What’s your theory on the steps involved in creating a just world where people and nature can flourish?

Recently I was asked to give a 15 minute talk on just that and it certainly got me thinking. The speech was for the Theories of Change Hui held at Auckland University in February. It was a true privilege to be speaking alongside some of New Zealand’s most effective activists, politicians, advocates, grass roots leaders and business people.

We all answered the same four questions:
• What is your background in social change?
• What is your theory of change?
• How do you manifest your theory in your own practice?
• If there was something wrong with your theory, what would it be?

I think I was asked to speak to represent the consumer side of things.
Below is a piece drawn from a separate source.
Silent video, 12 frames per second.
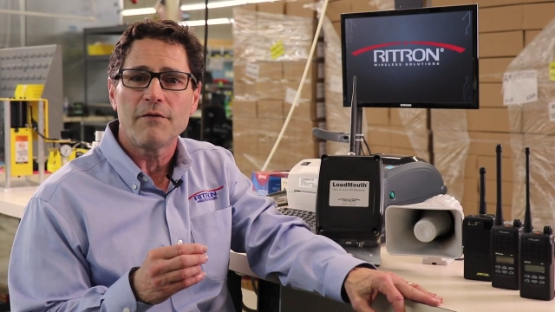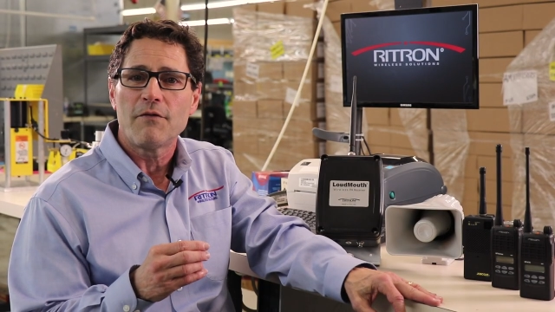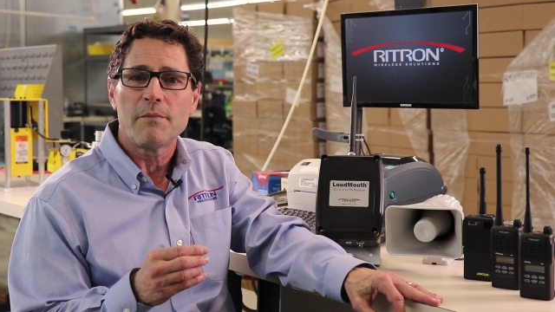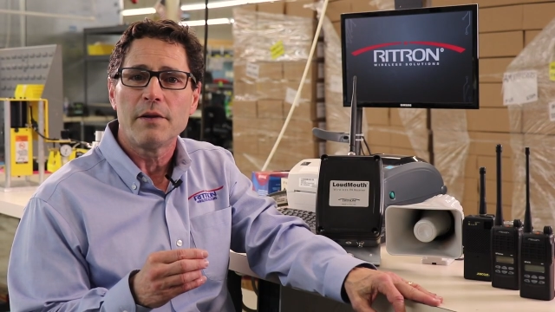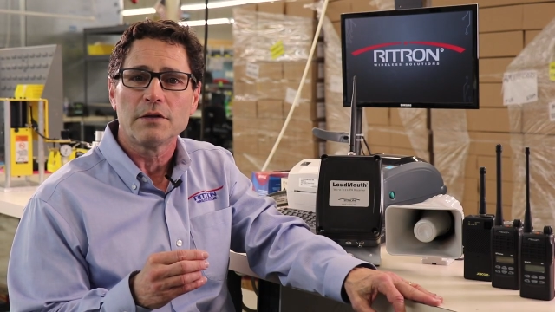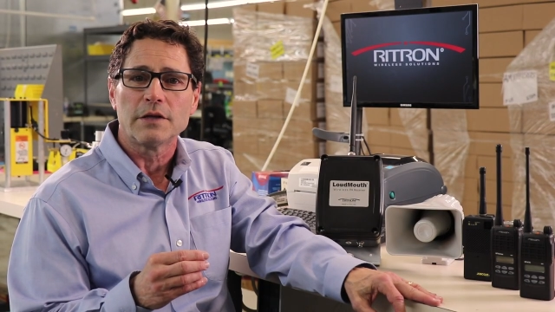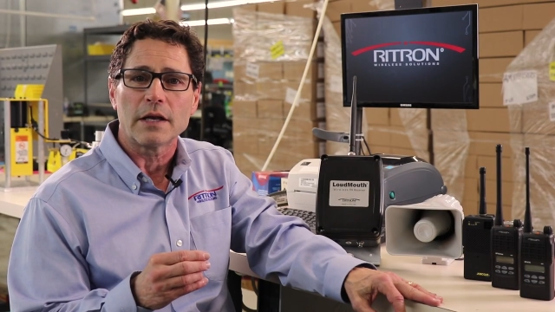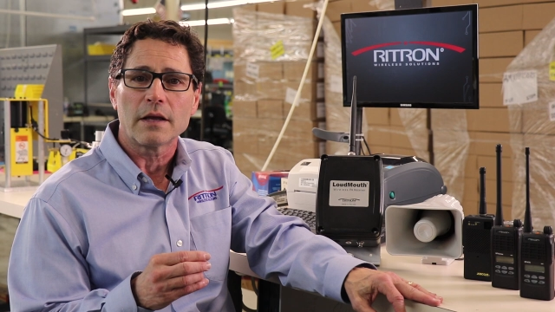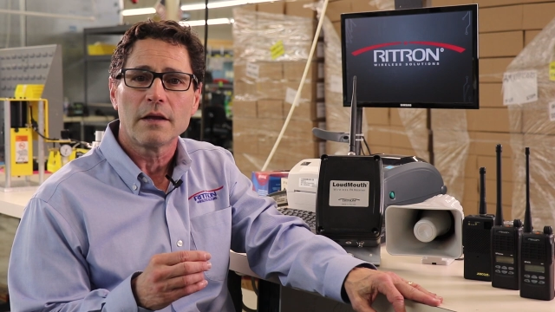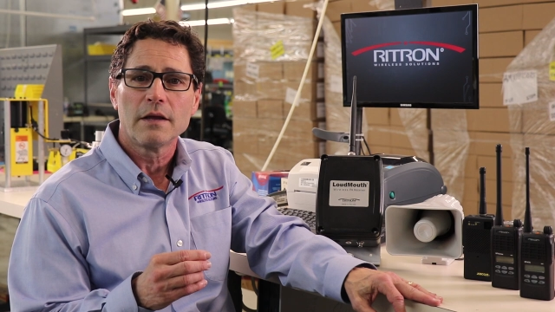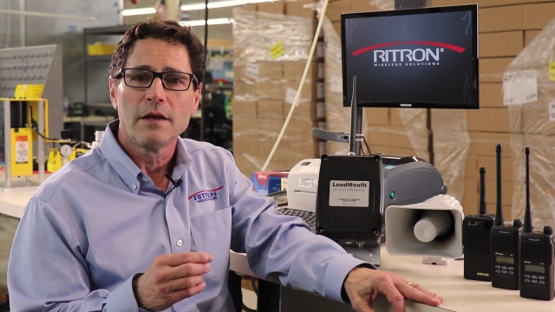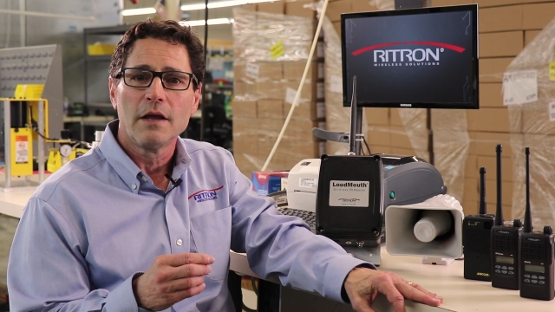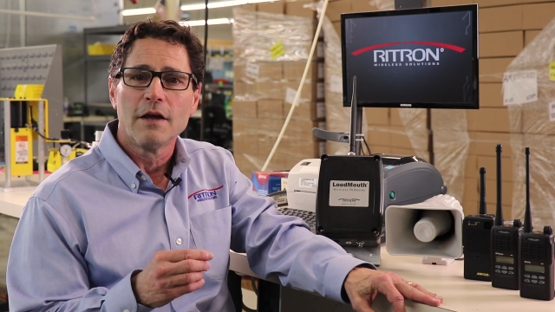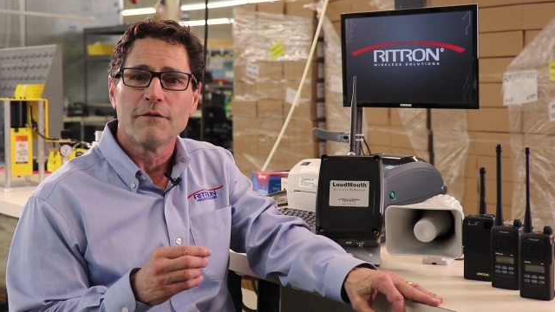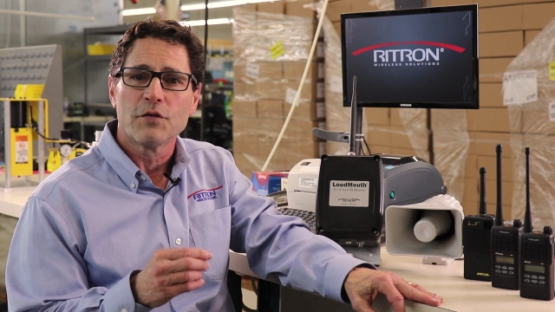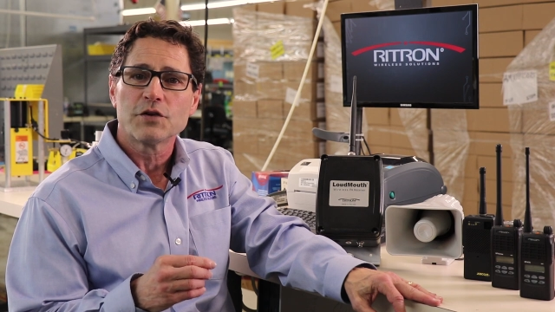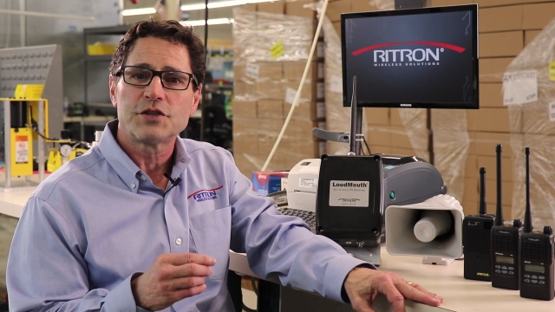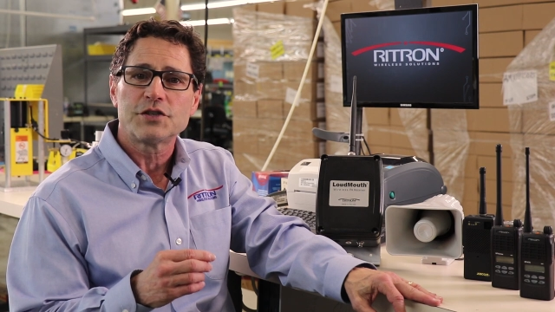of a building,
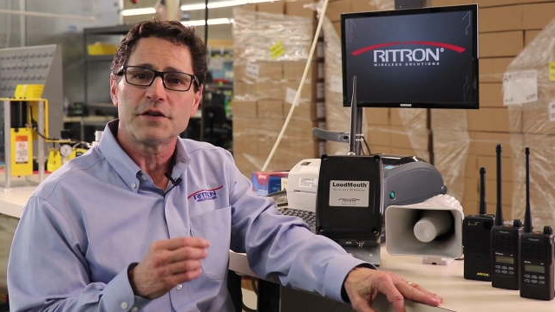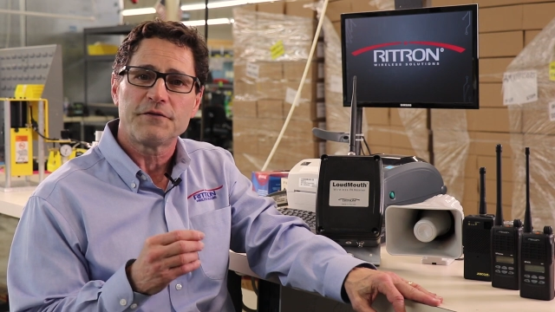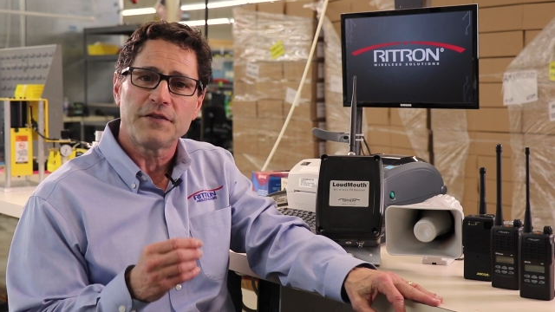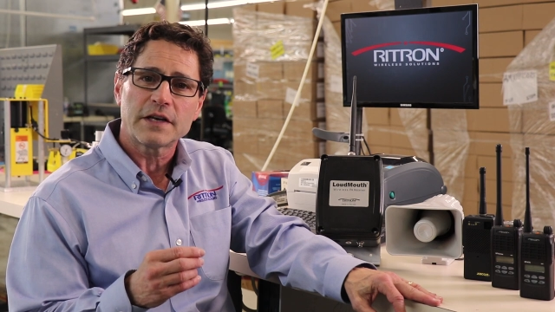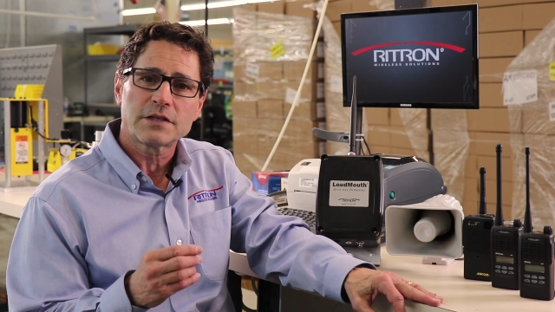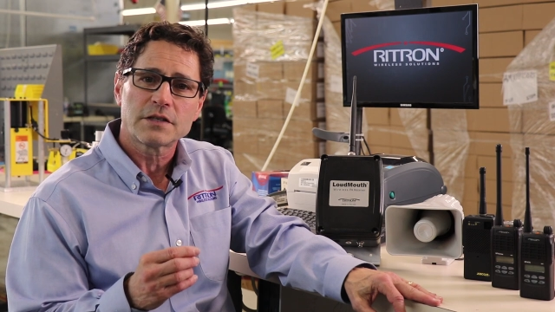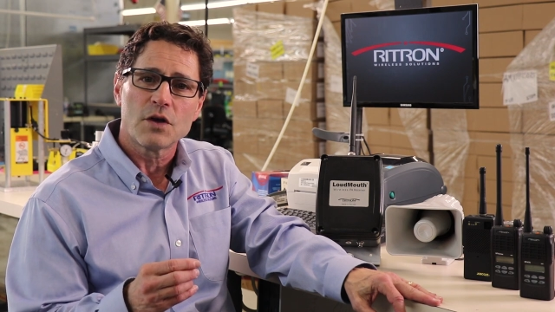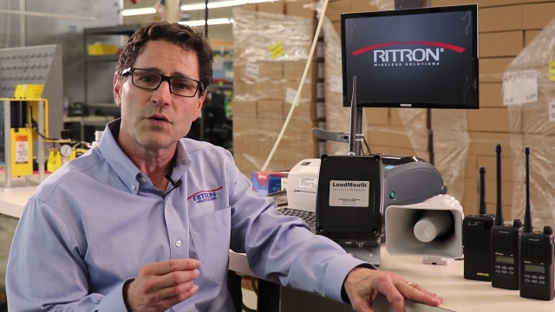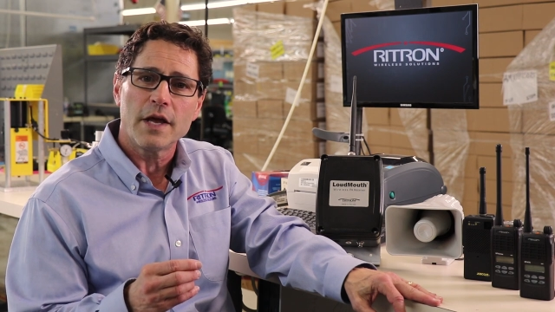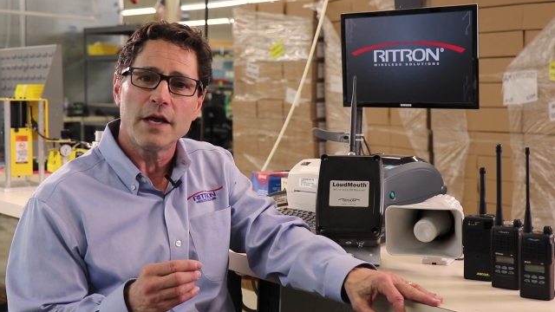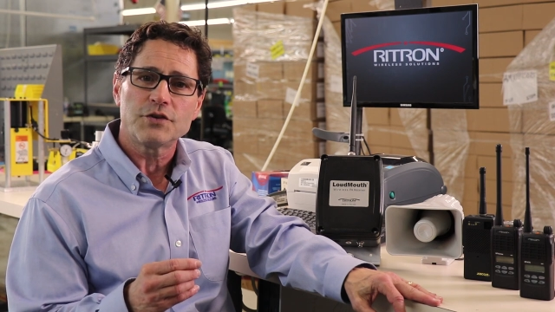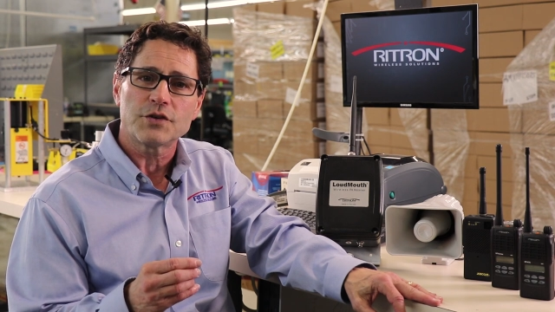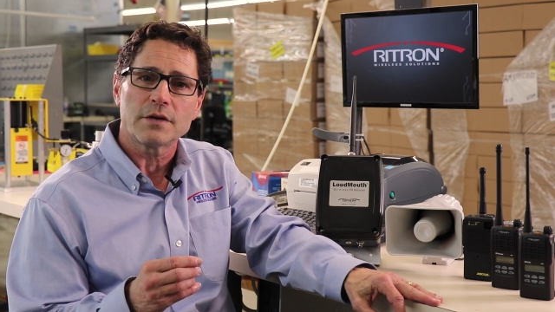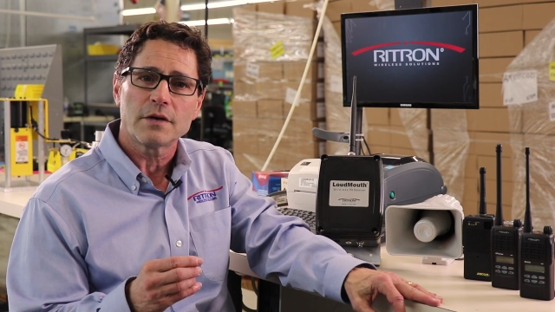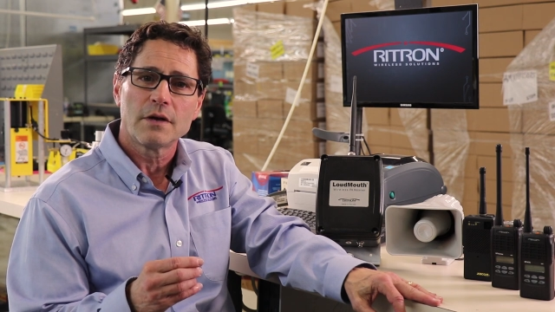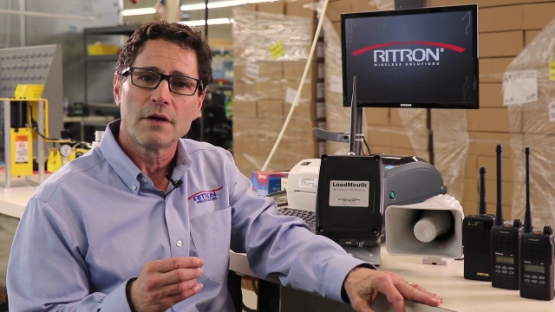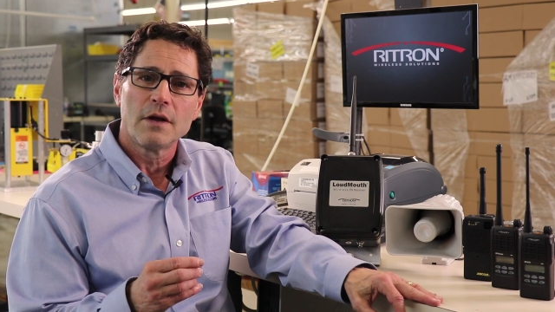versus a fixed location.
Can consumers make a difference? Or do we have to rely on change coming from social institutions or powerful business leaders? I didn’t realise it at the time of writing, but my theory, copied out below, was a little different in terms of the power I placed on the “bumbling individual” as opposed coordinated or best practice approaches suggested by most other speakers.

What is your background in social change?
– Two decades ago, right here at Auckland University I completed a mind opening BA in Sociology.
– From the moment I was out the door all I wanted to do was create a better world. Aside from attending rallies and signing all the petitions I could find, this rather unglamorously worked itself out as me spending my twenties and early thirties in small, poorly insulated NGOs hanging out with unruly disenfranchised youth. Turns out, it wasn’t my calling.
– Then, at the age of 33, I belatedly realised that my consumption was compromising the planet’s continued ability to support life. In response to this, my husband and I almost immediately publically challenged ourselves to live for one year without creating any rubbish. This created more interest than we anticipated, and it was actually quite hard! Luckily we narrowly escaped with our pride intact and lived to tell the tale.
– Since then I have continued to role model and advocate for consumer power.
– I’m currently a Senior Community Advisor at Auckland Council, still working with minimising waste.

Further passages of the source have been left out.